Cincinnati Family Law & Divorce Blog: What is Changing in 2019 with Ohio Child Support?

Big changes are coming to the calculation of child support in Ohio. A bill has passed modifying the child support guidelines that have been in place since the 1980s. The new statute and worksheet are effective March 29, 2019. A few of the major changes include:


  1. The tables used to determine the amount of child support needed for each child was updated. This means that the same combined incomes may now result in a different child support obligation.
  2. There is a self -sufficiency reserve to cap child support orders regardless of the number of children. This reserve changes based on income.
  3. The guideline tables now include combined gross income up to $300,000. Under the pre-2019 law, this maximum was $150,000.
  4. Automatic child support reduction from the guideline of 10% for a parent exercising more than 90 overnights per year.
  5. The factors a court can consider to deviate from the guideline child support are expanded and include the payment of college tuition for emancipated children.

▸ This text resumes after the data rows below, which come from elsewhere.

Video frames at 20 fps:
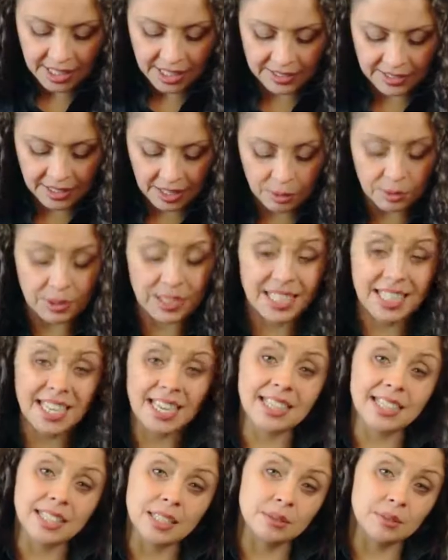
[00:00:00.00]
and that will,
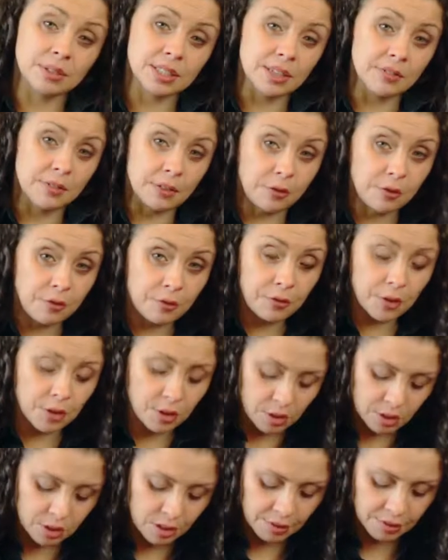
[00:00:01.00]
again, it will give you
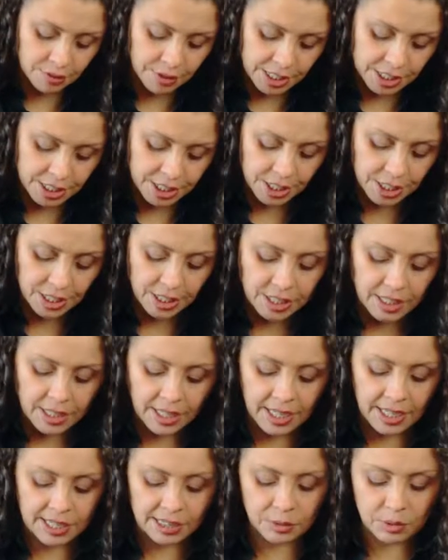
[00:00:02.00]
full coverage,
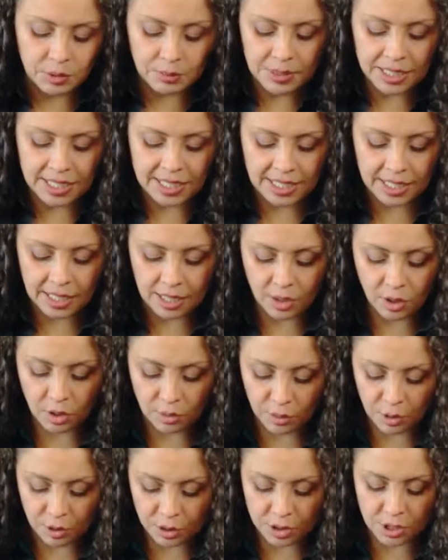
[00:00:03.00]
and it will make it a lot
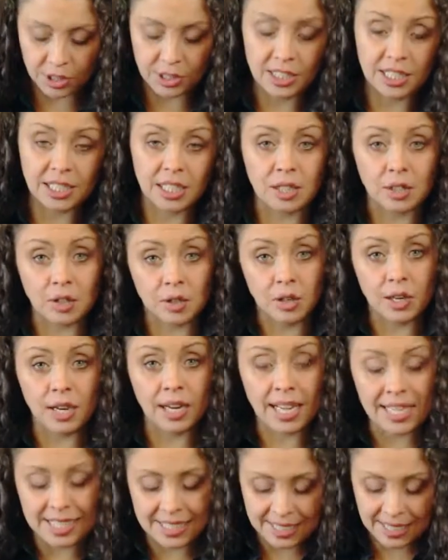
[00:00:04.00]
more sturdy and a lot
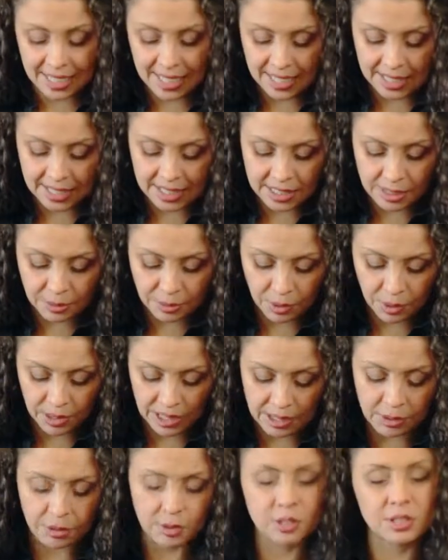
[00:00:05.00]
less likely to pull
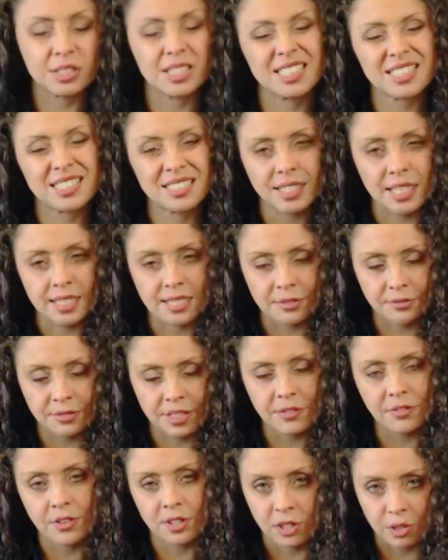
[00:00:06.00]
out, because it's
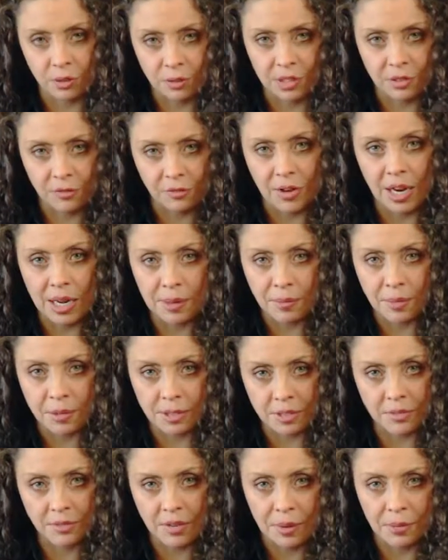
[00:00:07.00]
difficult with a
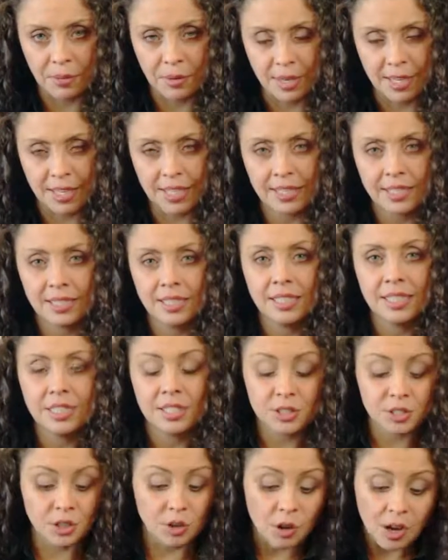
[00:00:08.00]
fibrous fabric.
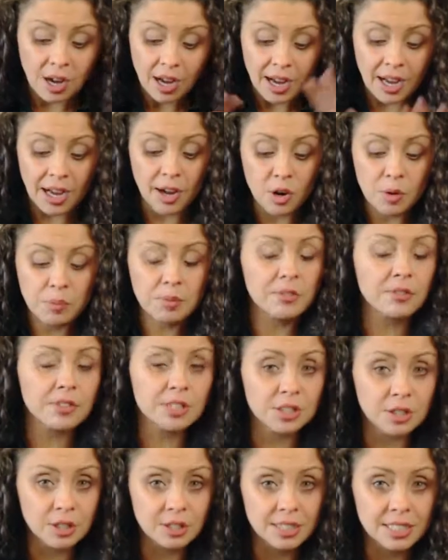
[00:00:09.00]
So I hope you've
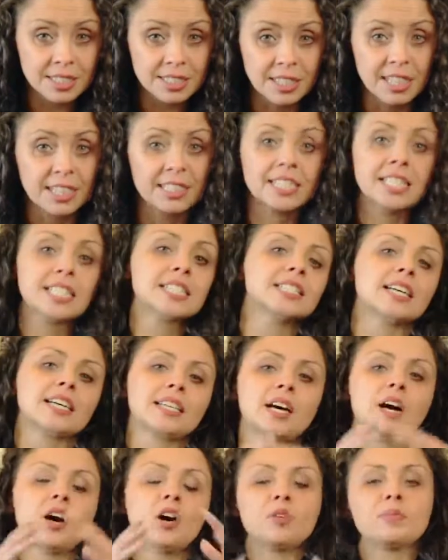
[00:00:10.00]
enjoyed these techniques, and
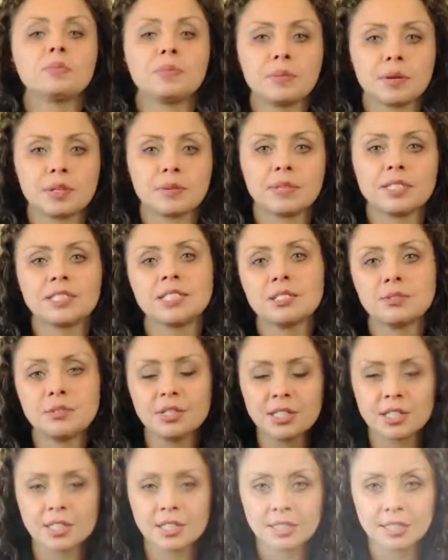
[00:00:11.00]
I hope you put them into your
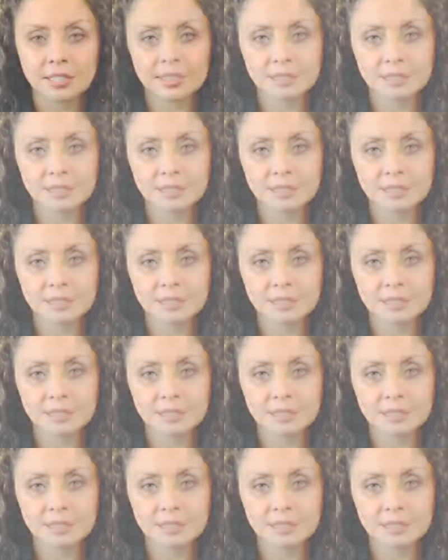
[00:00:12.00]
work.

  6. Parent receiving support is presumed to provide health insurance coverage.
  7. Cash medical support will be added to every support order to assist the receiving parent’s cost of medical insurance.
  8. Childcare expenses are now capped and determined based on the age of the child. The worksheet will not credit any childcare expenses for children 12 and older.

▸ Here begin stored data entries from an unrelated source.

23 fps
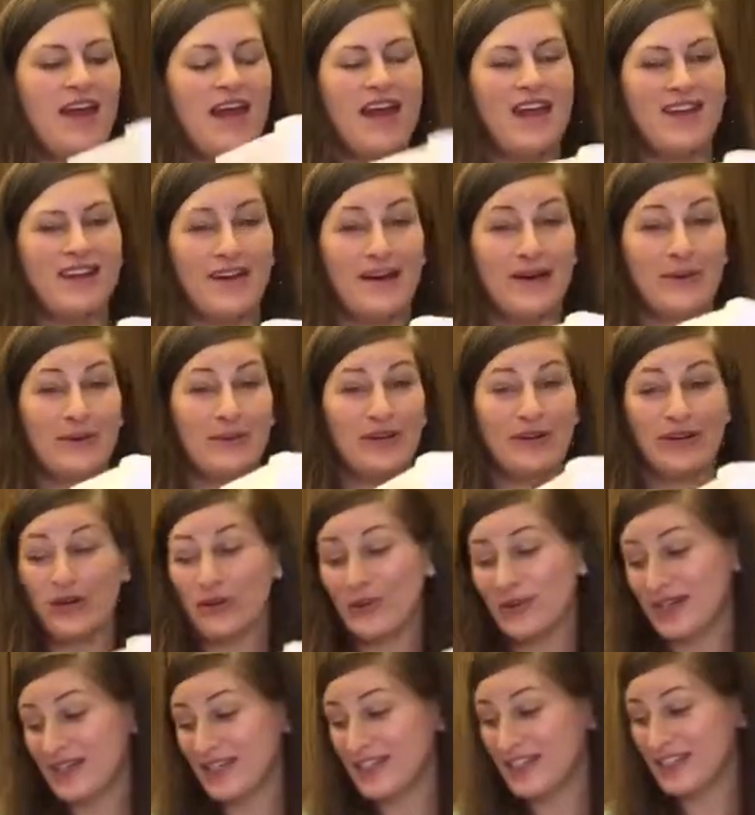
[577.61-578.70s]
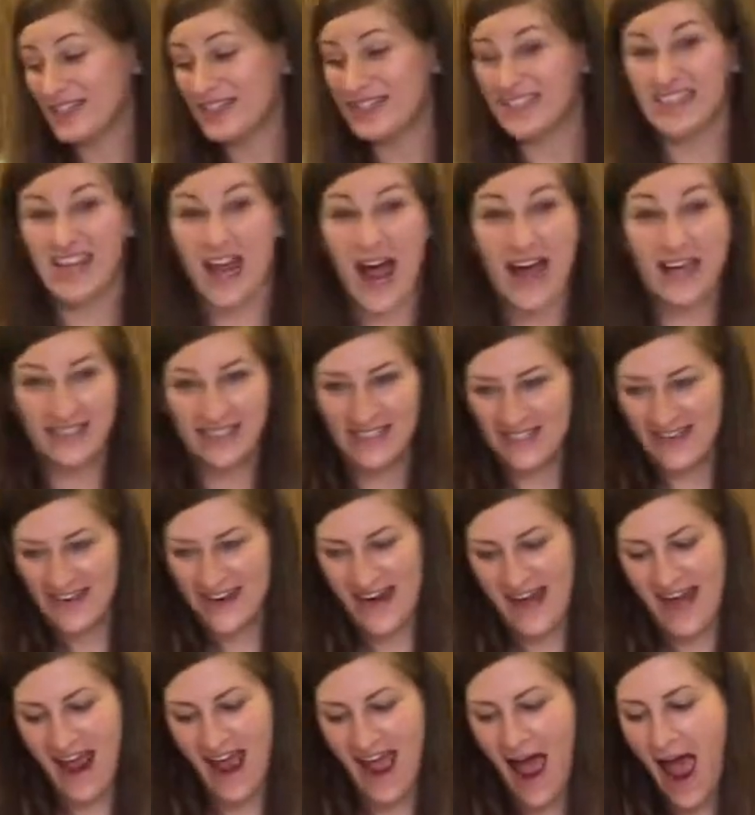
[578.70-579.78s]
And now we're going to test
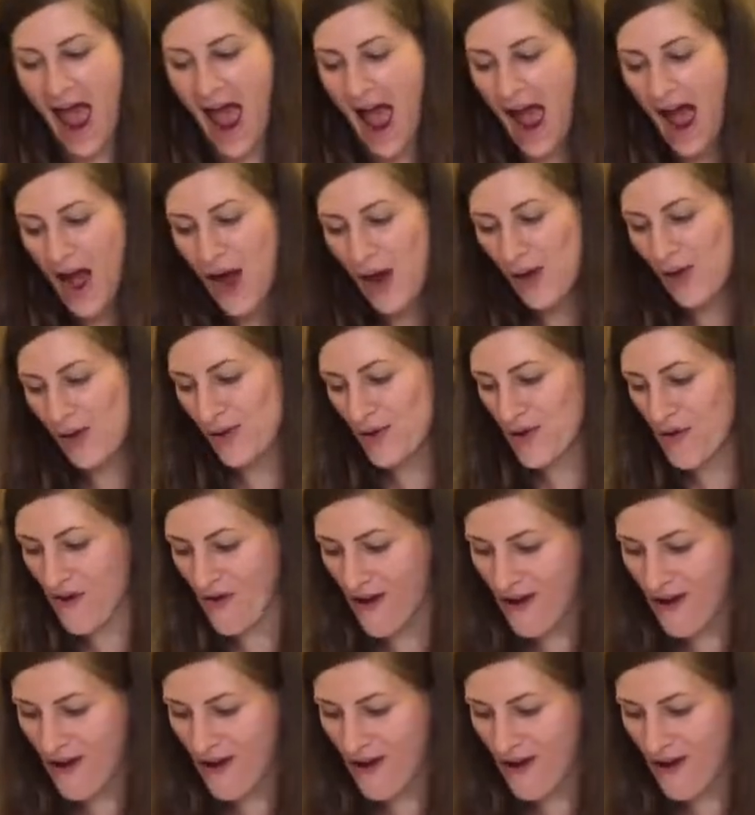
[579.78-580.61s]
it out.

  9. Reviews and adjustments by the CSEA will apply prior deviations from the child support guidelines. Under pre-2019 law, only a court could apply a deviation.


While these are just the highlights, there are many other nuances to the new calculations. Neither the Court or CSEA will automatically review current orders based on the law change, so if a specific request will need to be made before any of these changes will be implemented for your order. It is essential to consult with an attorney about the implications of this change to your current order or how it may impact a future support obligation.